### DIRECTIONS:
Would you write out the lines below exactly, from the one containing "[7.00-8.00s]" to the very last, but without the pictures?

[Saved entries]
--------------------
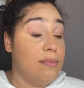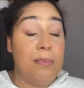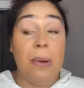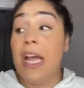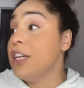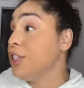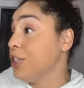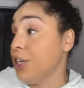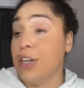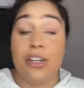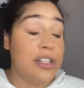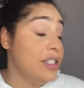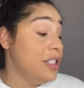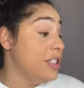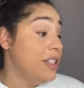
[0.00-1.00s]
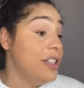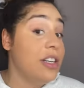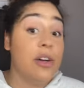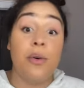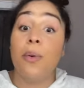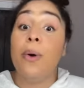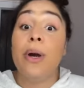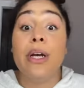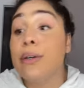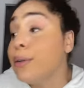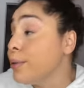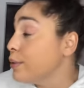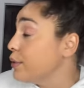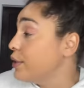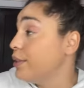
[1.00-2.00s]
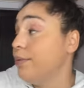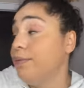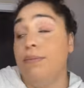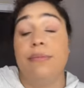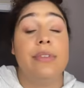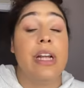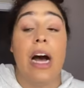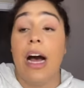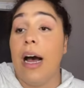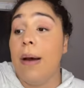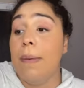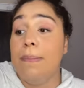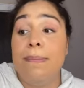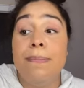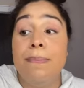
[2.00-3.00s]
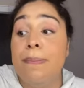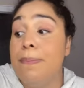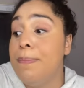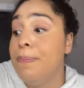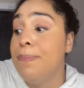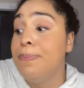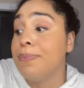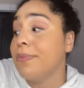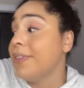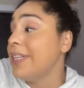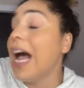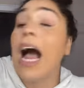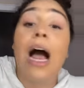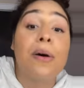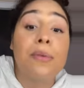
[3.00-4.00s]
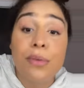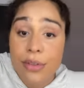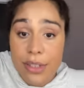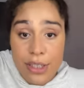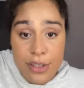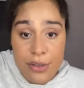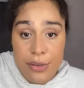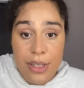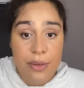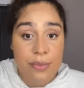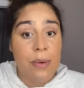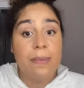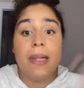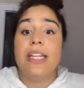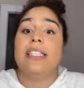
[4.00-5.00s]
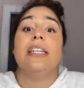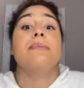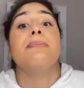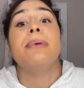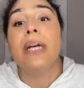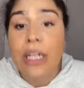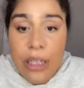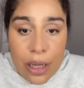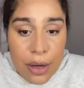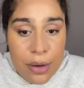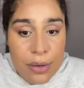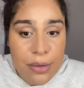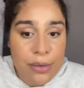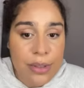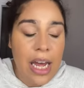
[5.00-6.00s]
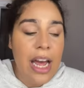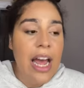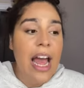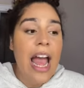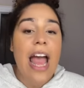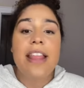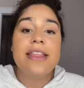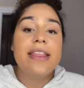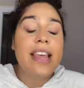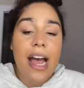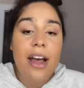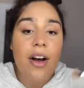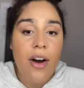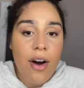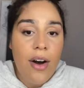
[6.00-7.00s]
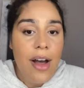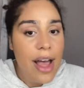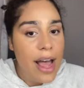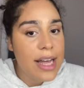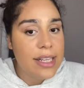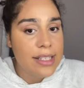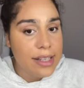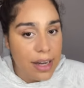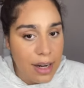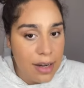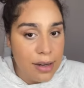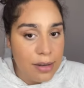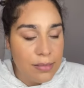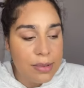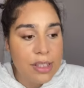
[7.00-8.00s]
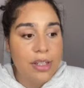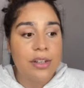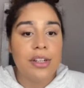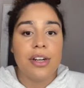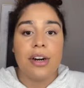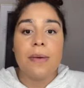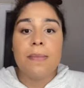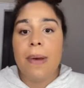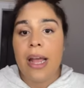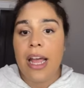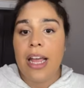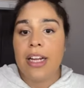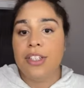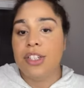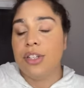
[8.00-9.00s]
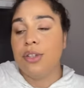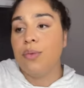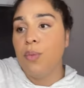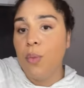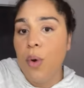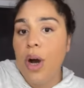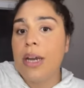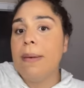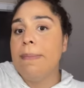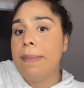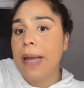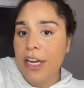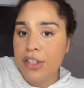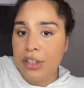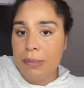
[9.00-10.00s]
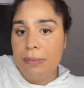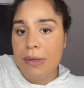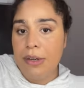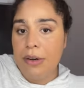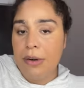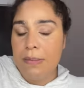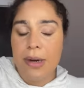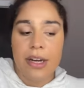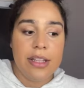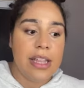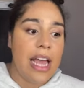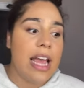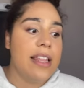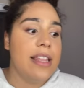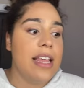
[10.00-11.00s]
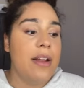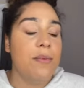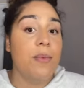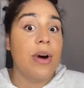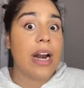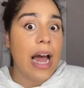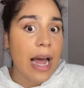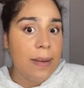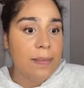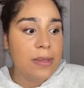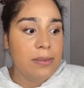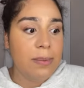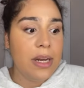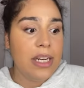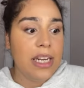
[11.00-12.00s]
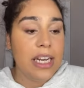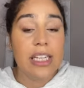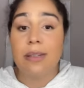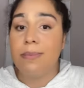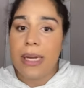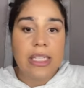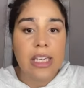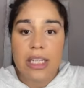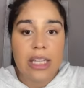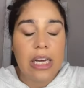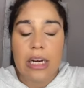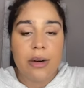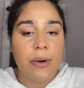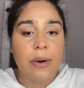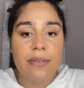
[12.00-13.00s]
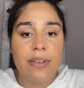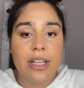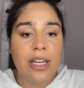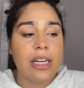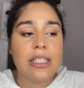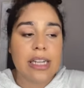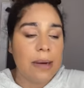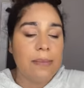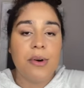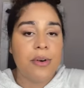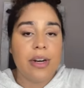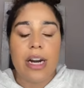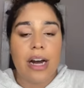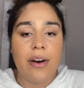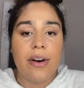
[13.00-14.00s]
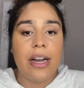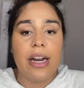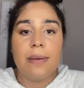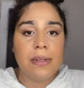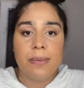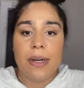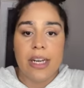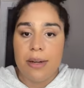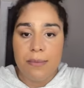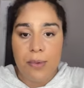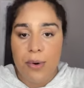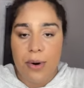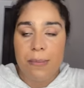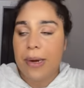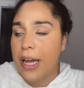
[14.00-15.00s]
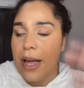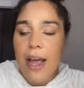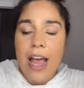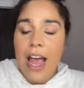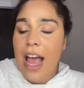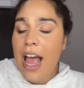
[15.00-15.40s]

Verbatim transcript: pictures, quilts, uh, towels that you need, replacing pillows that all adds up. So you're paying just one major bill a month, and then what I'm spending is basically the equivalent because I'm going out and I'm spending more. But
--------------------
### YOUR RESPONSE:
[7.00-8.00s]
[8.00-9.00s]
[9.00-10.00s]
[10.00-11.00s]
[11.00-12.00s]
[12.00-13.00s]
[13.00-14.00s]
[14.00-15.00s]
[15.00-15.40s]

Verbatim transcript: pictures, quilts, uh, towels that you need, replacing pillows that all adds up. So you're paying just one major bill a month, and then what I'm spending is basically the equivalent because I'm going out and I'm spending more. But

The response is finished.